* Exercise: In the copy, keep every line below as it is and leave out the pictures.

*** Provided records

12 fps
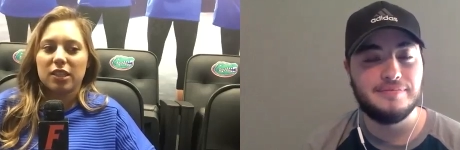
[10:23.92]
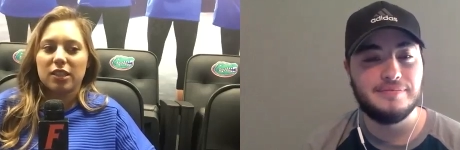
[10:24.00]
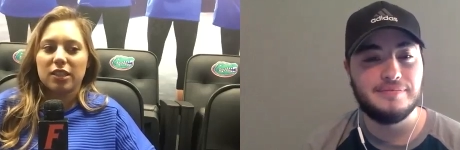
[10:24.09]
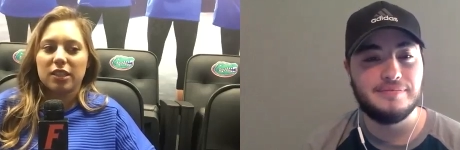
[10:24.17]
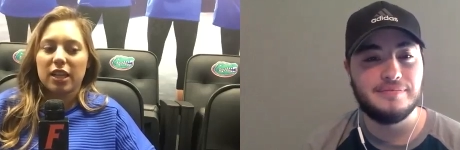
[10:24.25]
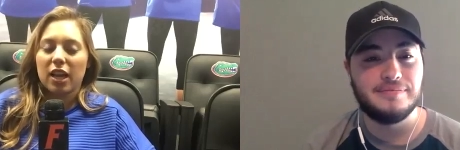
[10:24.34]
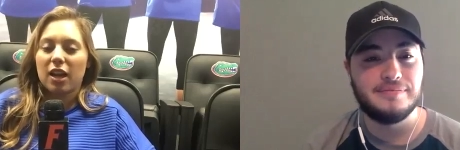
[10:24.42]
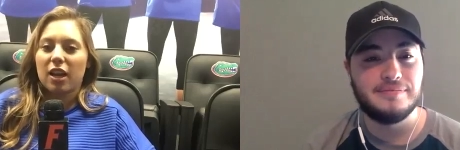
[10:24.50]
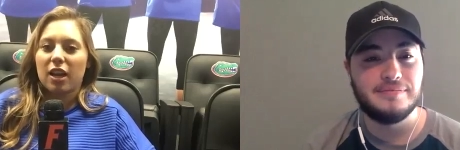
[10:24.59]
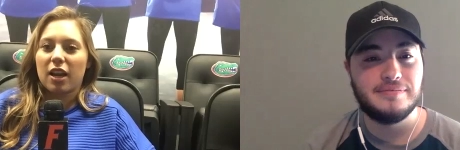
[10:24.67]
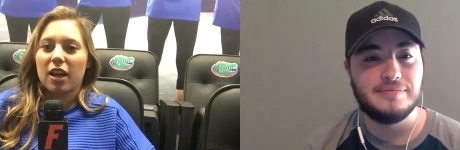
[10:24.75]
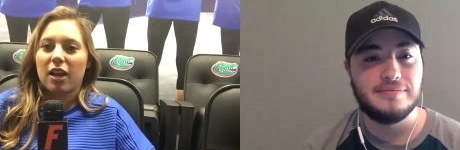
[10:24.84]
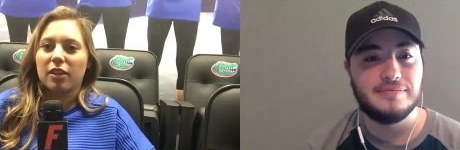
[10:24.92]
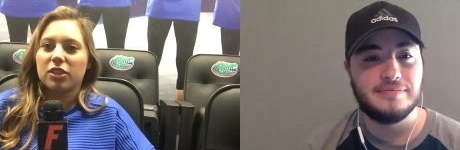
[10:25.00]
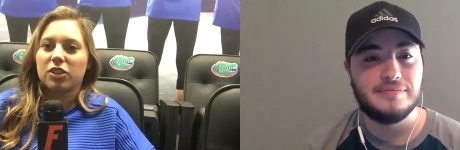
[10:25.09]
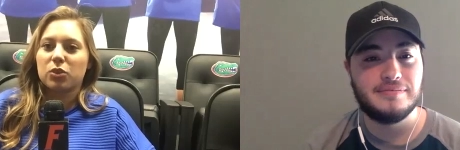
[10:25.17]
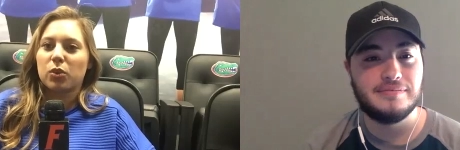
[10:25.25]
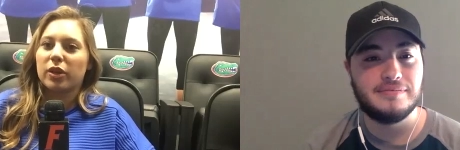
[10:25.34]
Speaker 1: yeah, I
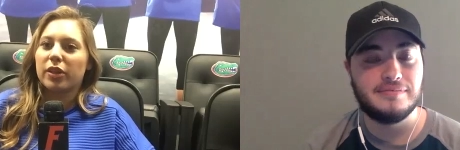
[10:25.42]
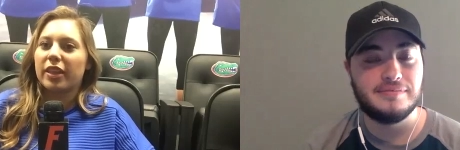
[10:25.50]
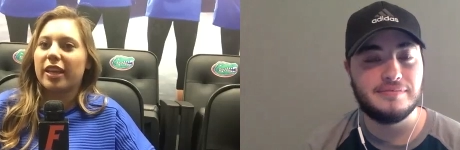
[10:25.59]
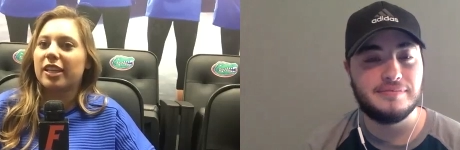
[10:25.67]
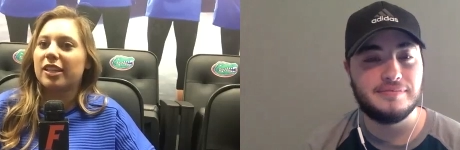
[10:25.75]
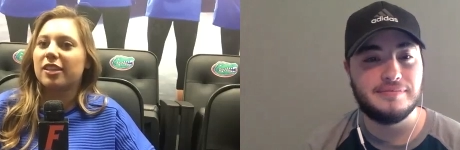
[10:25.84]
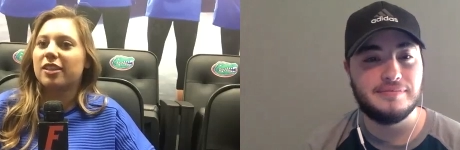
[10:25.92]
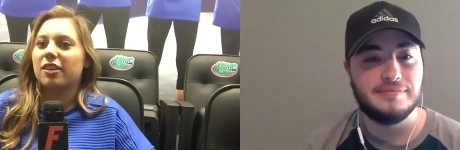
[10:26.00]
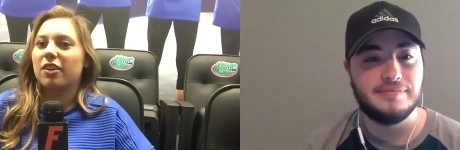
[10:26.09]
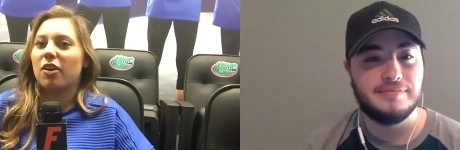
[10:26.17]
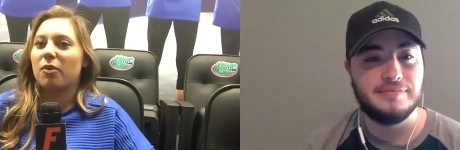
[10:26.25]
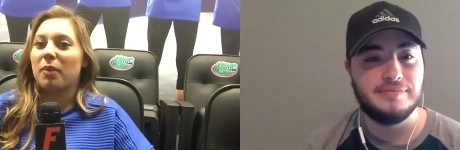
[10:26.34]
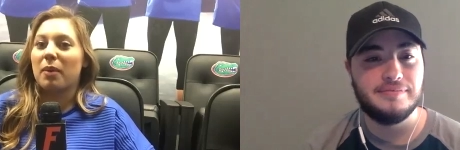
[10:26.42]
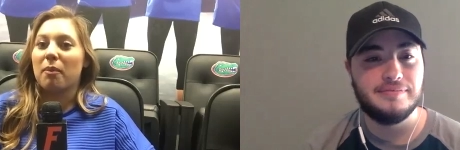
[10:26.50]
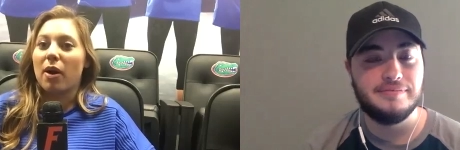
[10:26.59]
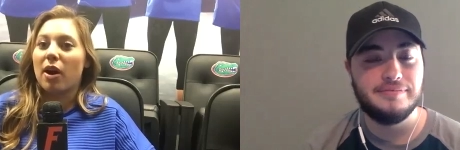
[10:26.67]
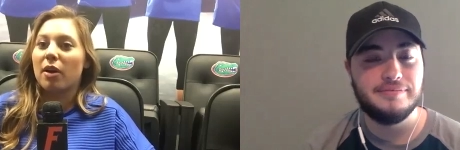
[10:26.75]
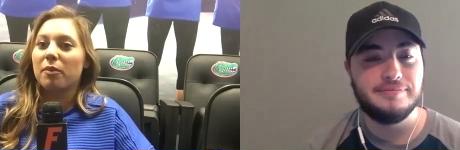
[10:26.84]
just want to thank my
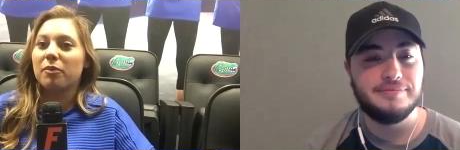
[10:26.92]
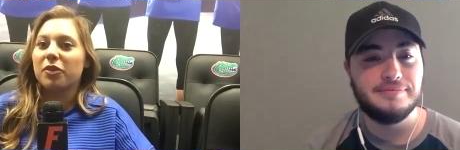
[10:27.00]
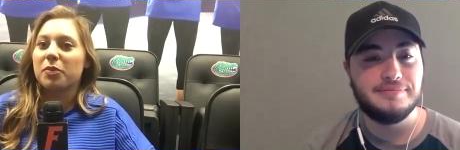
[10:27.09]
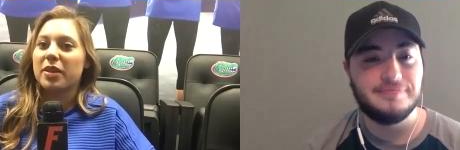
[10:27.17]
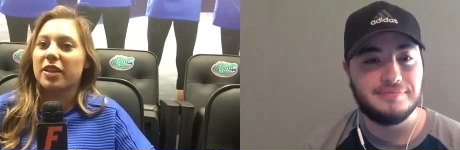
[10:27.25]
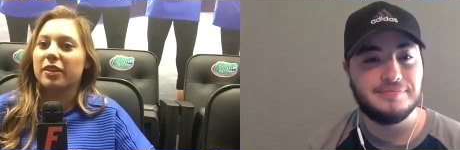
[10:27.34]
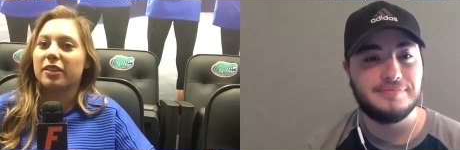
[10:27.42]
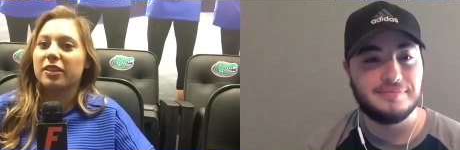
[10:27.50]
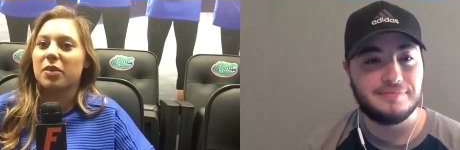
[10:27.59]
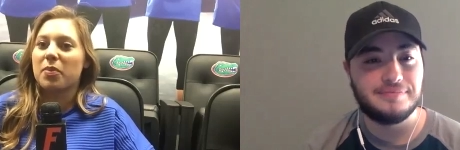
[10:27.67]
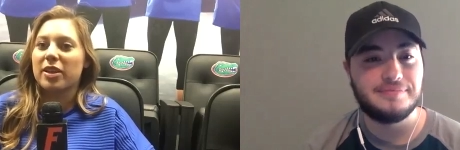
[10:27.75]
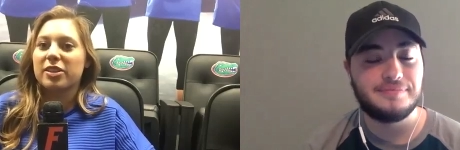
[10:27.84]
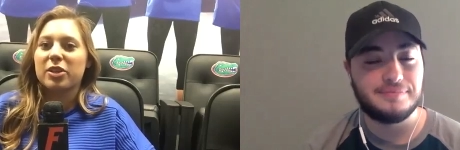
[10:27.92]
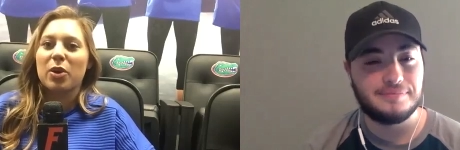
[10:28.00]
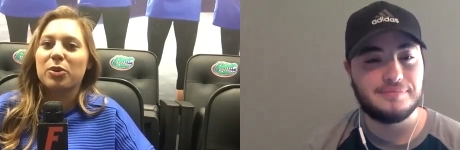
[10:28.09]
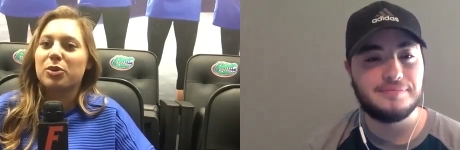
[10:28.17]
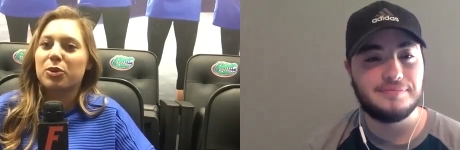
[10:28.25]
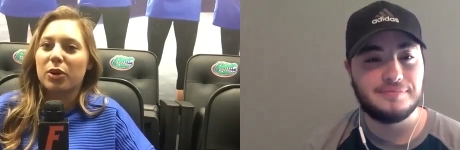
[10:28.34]
mom for being the best
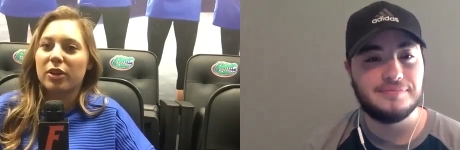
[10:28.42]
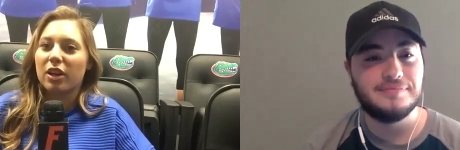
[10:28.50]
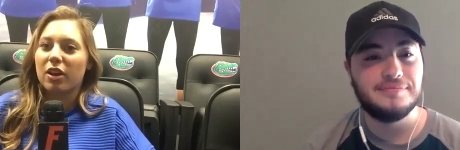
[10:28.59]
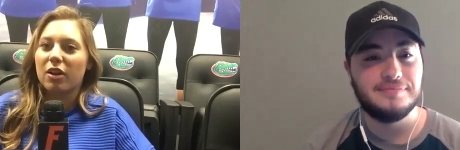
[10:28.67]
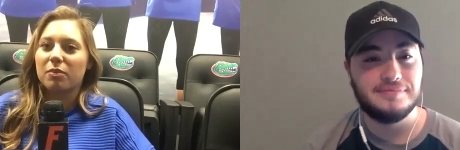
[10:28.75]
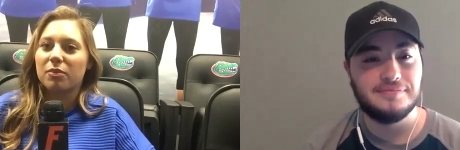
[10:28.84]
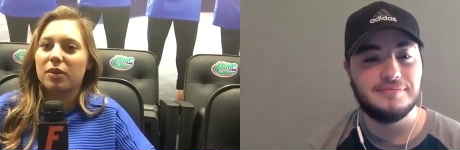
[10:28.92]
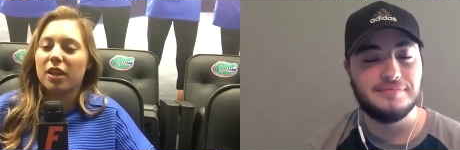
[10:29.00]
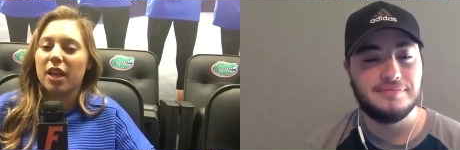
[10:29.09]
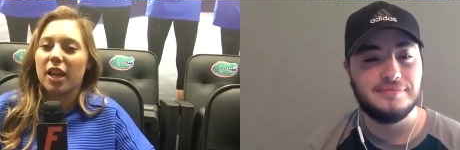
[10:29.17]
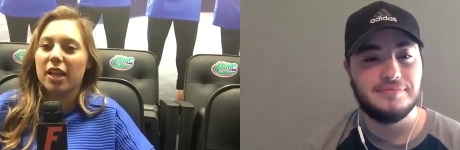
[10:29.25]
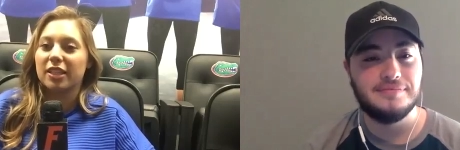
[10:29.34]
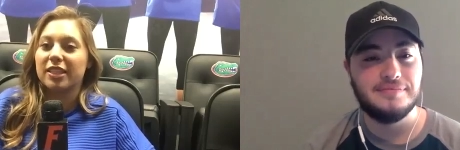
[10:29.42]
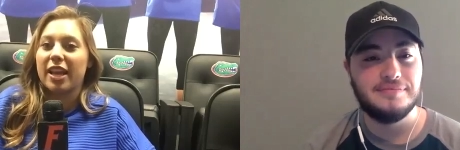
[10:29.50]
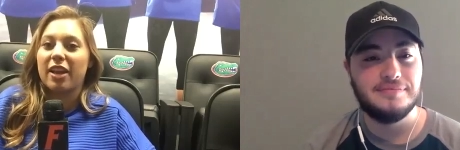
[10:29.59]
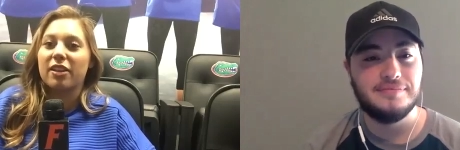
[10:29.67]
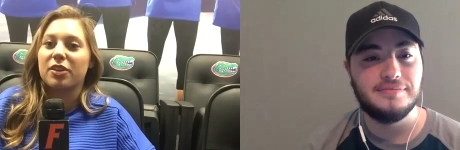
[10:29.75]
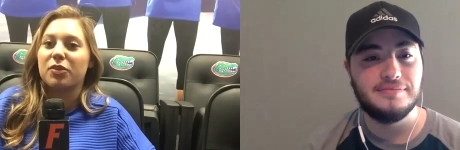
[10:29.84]
coach growing up and
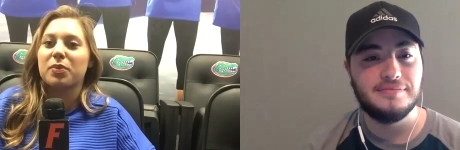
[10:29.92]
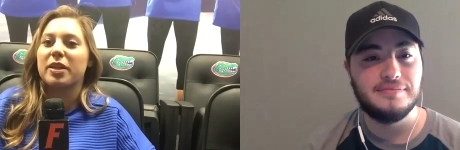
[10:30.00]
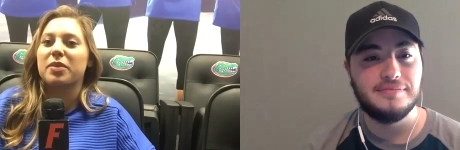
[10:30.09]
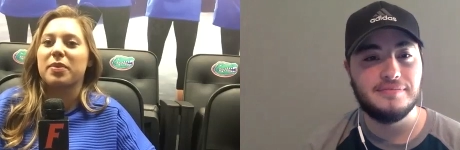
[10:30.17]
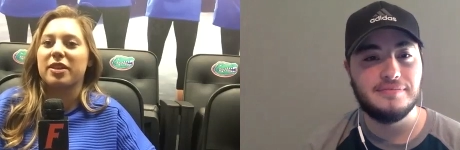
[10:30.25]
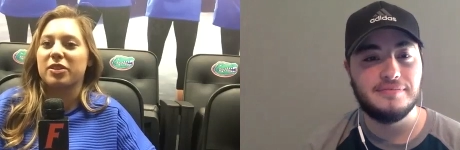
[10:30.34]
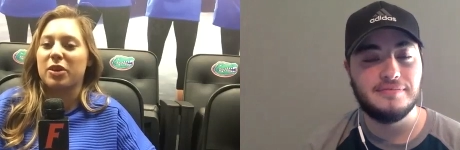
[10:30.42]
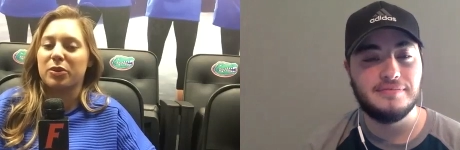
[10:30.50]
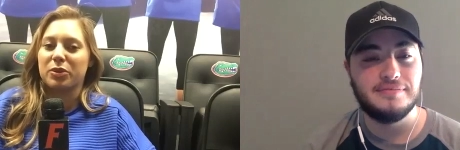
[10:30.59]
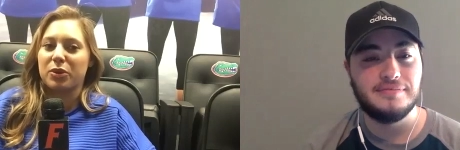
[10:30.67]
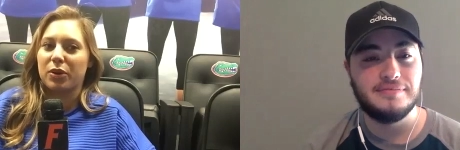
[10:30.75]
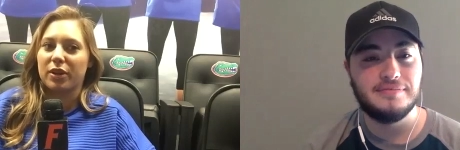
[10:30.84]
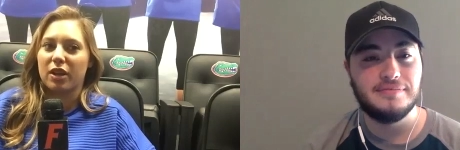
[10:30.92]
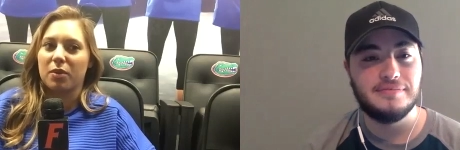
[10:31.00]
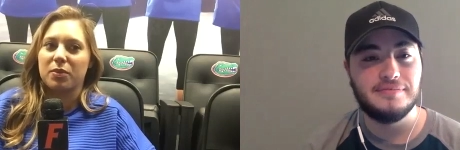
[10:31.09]
Kelly for being the best coach growing up.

******

* Result below:
12 fps
[10:23.92]
[10:24.00]
[10:24.09]
[10:24.17]
[10:24.25]
[10:24.34]
[10:24.42]
[10:24.50]
[10:24.59]
[10:24.67]
[10:24.75]
[10:24.84]
[10:24.92]
[10:25.00]
[10:25.09]
[10:25.17]
[10:25.25]
[10:25.34]
Speaker 1: yeah, I
[10:25.42]
[10:25.50]
[10:25.59]
[10:25.67]
[10:25.75]
[10:25.84]
[10:25.92]
[10:26.00]
[10:26.09]
[10:26.17]
[10:26.25]
[10:26.34]
[10:26.42]
[10:26.50]
[10:26.59]
[10:26.67]
[10:26.75]
[10:26.84]
just want to thank my
[10:26.92]
[10:27.00]
[10:27.09]
[10:27.17]
[10:27.25]
[10:27.34]
[10:27.42]
[10:27.50]
[10:27.59]
[10:27.67]
[10:27.75]
[10:27.84]
[10:27.92]
[10:28.00]
[10:28.09]
[10:28.17]
[10:28.25]
[10:28.34]
mom for being the best
[10:28.42]
[10:28.50]
[10:28.59]
[10:28.67]
[10:28.75]
[10:28.84]
[10:28.92]
[10:29.00]
[10:29.09]
[10:29.17]
[10:29.25]
[10:29.34]
[10:29.42]
[10:29.50]
[10:29.59]
[10:29.67]
[10:29.75]
[10:29.84]
coach growing up and
[10:29.92]
[10:30.00]
[10:30.09]
[10:30.17]
[10:30.25]
[10:30.34]
[10:30.42]
[10:30.50]
[10:30.59]
[10:30.67]
[10:30.75]
[10:30.84]
[10:30.92]
[10:31.00]
[10:31.09]
Kelly for being the best coach growing up.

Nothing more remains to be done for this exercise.